Google Oct. 12 revamped its Google Docs word processing, spreadsheet and presentation trio, refreshing Docs’ appearance and adding shared folders, batch file uploads and more than 50 other new features to make it more valuable for knowledge worker collaboration.
In Docs, colors have been changed and buttons have been moved. The new “Folders” dialog lets users control which folders an item is in. When users have a folder open, they can access the “Move to” dialog to move files to other folders.
Sharing folders brings the notion of shared files to another level. While users have always been able to share files in Docs, they may now share whole folders of files, a valuable proposition for workers collaborating on a project.
The new Docs upload page also lets users select multiple files and upload them at the same time. Docs users who pump dozens of files into the application are likely clapping aloud over this feature, a departure from the former one-file-at-a-time approach. Uploading single files is fine for the casual user, but not for power users accustomed to shuttling a lot of content to and from different repositories.

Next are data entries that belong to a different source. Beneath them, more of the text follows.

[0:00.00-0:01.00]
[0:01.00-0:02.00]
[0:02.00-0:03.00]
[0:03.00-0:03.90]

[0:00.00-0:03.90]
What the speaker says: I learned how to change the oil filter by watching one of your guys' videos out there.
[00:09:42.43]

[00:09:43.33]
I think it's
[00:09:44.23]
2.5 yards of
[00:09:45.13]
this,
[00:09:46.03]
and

See instructions on how to use these features, as well as screenshots, on Google Watch here. The Docs update also includes the ability to insert drawings in any document, spreadsheet or presentation, including snap-to guides, polylines and multiple lines.

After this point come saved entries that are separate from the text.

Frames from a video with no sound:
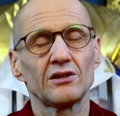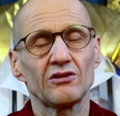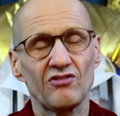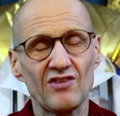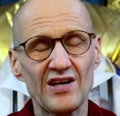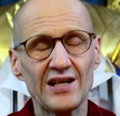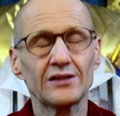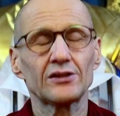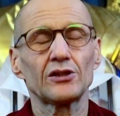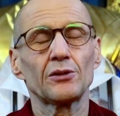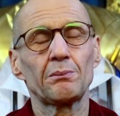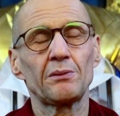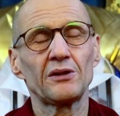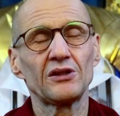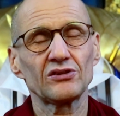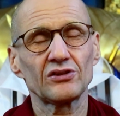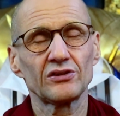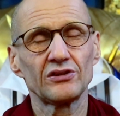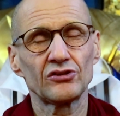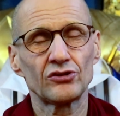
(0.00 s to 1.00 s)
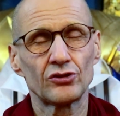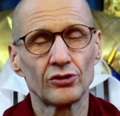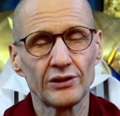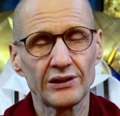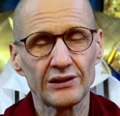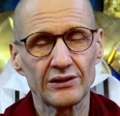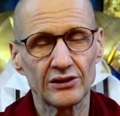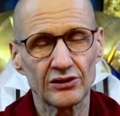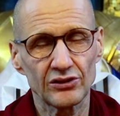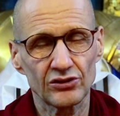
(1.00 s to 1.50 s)
The fact the person is
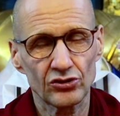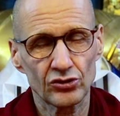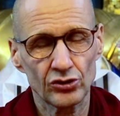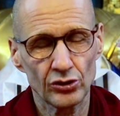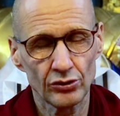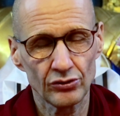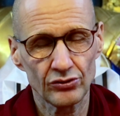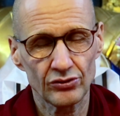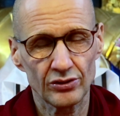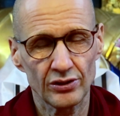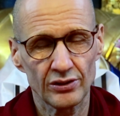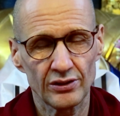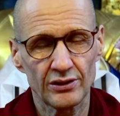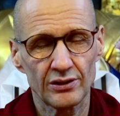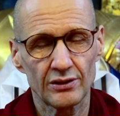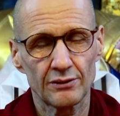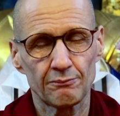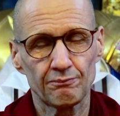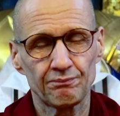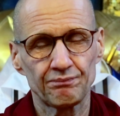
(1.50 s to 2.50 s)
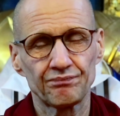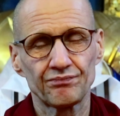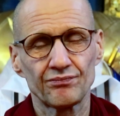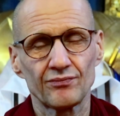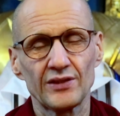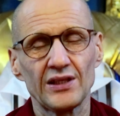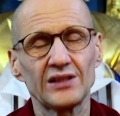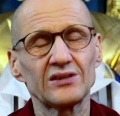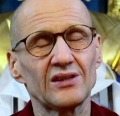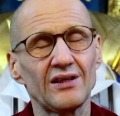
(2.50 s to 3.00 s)
doing this shows that
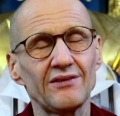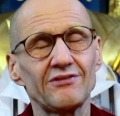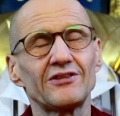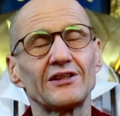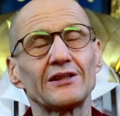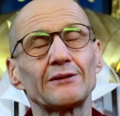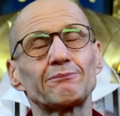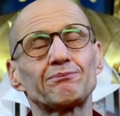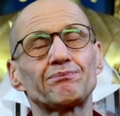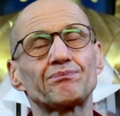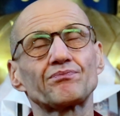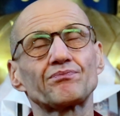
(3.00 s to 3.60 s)
they're suffering.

The latest upgrades to Google Docs are the culmination of work Google has been doing for the last several months. Rishi Chandra, senior product manager for collaboration at Google Apps, foreshadowed these capabilities in an interview in August.
Chandra said Google’s goal is to position Docs less as a productivity suite targeted at taking down Microsoft Office’s Word, Excel and PowerPoint applications, and more as the team collaboration application for Google Apps. More users are interested in co-authoring documents and creating multiple versions that update on the fly, and then sharing those files with colleagues in the cloud, Chandra said.
Google is also trying to build better bridges between Office and Apps. Chandra said Google wants to make sure that Apps users are able not only to pull any document created in Office into Docs and Sites, but also to push those documents from Apps back to Office without losing formatting fidelity.
Of course, Docs is hardly the only collaboration play Google had going for it. To address the real-time collaboration craze currently gripping the high-tech world, Google is gradually inviting users to test Google Wave, which provides e-mail, instant messaging, file-sharing and social computing features from one HTML5-based platform.
Google expects that Wave will eventually let users pull all of their content from Apps into Wave, and possibly vice versa. In the meantime, users have to get the hang of Wave, which is causing some headaches, even among the high-tech digerati. Wave requires an adjustment period and can be distracting.